Ergueu-se como se carregasse concreto nos ombros. Olhou ao redor e reparou que acordara mais cedo que os outros. Rony dormia pesadamente na cama do lado. Foi a passos vacilantes até o banheiro e lavou o rosto com bastante água enquanto tentava se lembrar do sonho, ou seria pesadelo? Não fazia a menor idéia, já que nada recordava a não ser a face pálida e imperativa de Malfoy e o seu estômago se contorcendo até a dor o despertar. Devia ter sido um pesadelo bem revoltante. Vestiu o uniforme sem pressa, estava mais que adiantado, calçou os sapatos e recolheu seus livros e pergaminhos. Tudo pronto, desceu para a Sala Comunal e encontrou Hermione sentada numa poltrona estudando o livro de Feitiços Antigos.
- Bom dia Harry, como passou a noite? – ela lhe lançara um longo e perscrutador olhar enquanto fechava o livro e o punha sobre o colo.
- Bom dia... Hum... Dormi bem, acho – tentou soar natural, mas estava meio que chocado, afinal, pelo que se lembrava, nunca sonhara com Malfoy antes.

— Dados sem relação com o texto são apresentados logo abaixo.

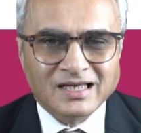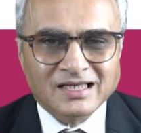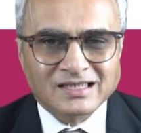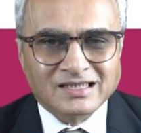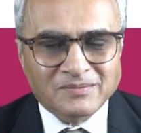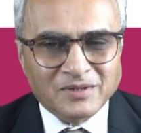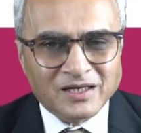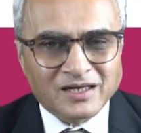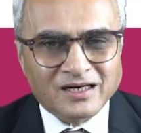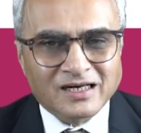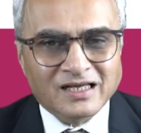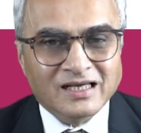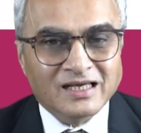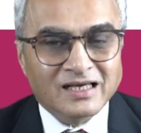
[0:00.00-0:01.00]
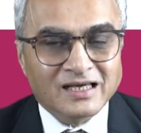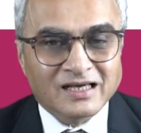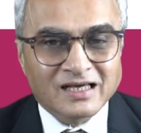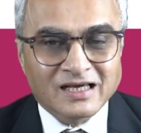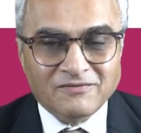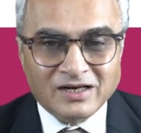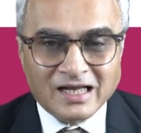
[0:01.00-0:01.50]
Similarly,
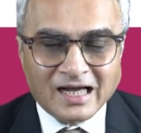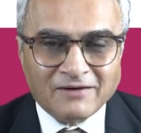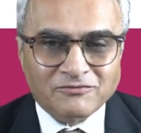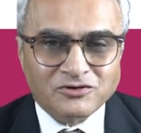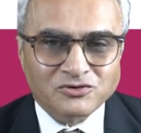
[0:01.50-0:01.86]
he will have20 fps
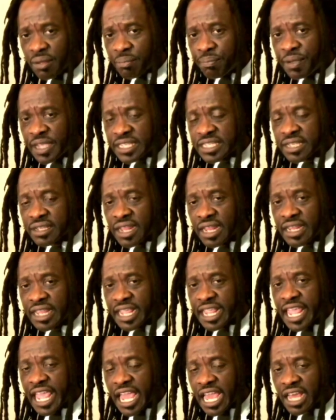better than they
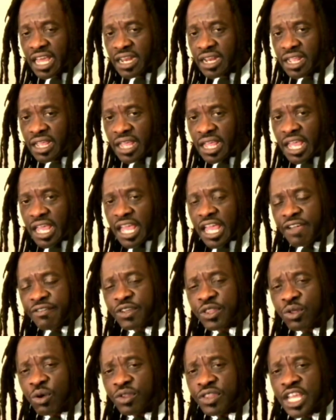can.
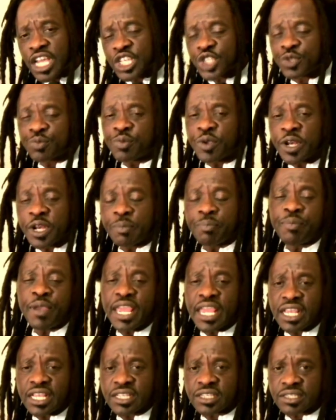Even though they are spirit
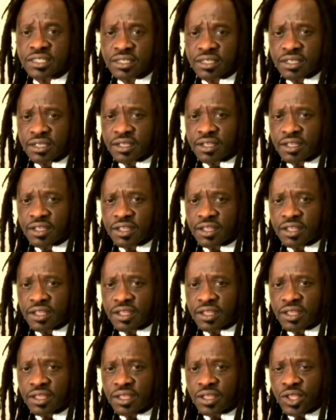beings,
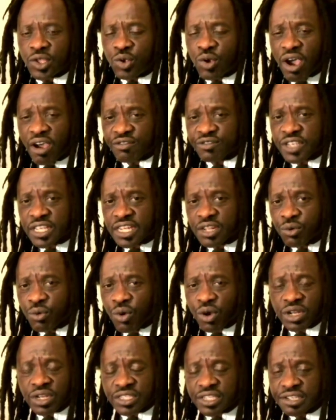you have certain
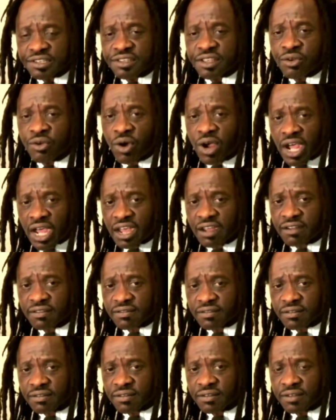qualities they don't
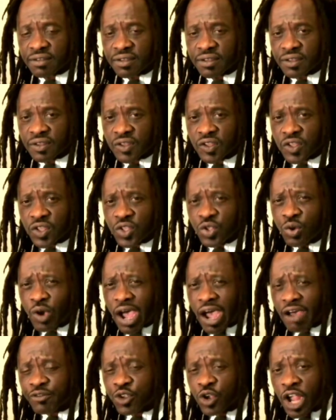have. You
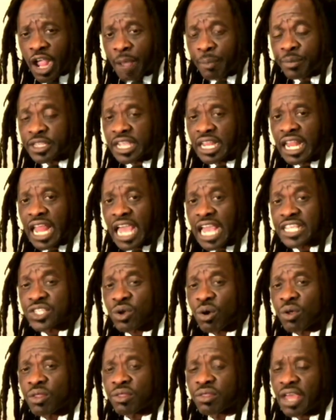have to capitalize
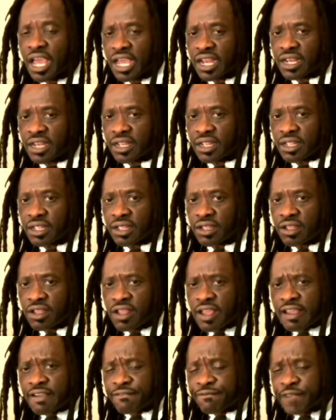on that.
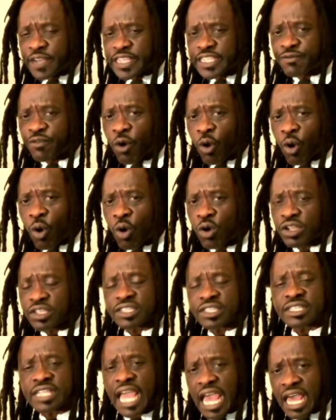First of all,
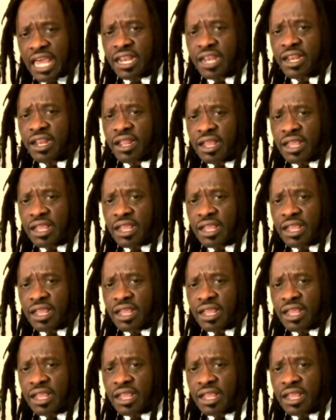understand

- Acha? Quer me contar o que aconteceu? – ela insistiu amigavelmente.
- Não me recordo o que sonhei, só isso.
- Algo ruim?
- Não... Ou sim... Talvez... – a confusão de Harry fez Hermione sorrir e caminhar até o amigo, enlaçando seu braço de forma acolhedora.
- Fico mais aliviada em ouvi-lo falar assim, isso significa que não foi de todo ruim seu sonho.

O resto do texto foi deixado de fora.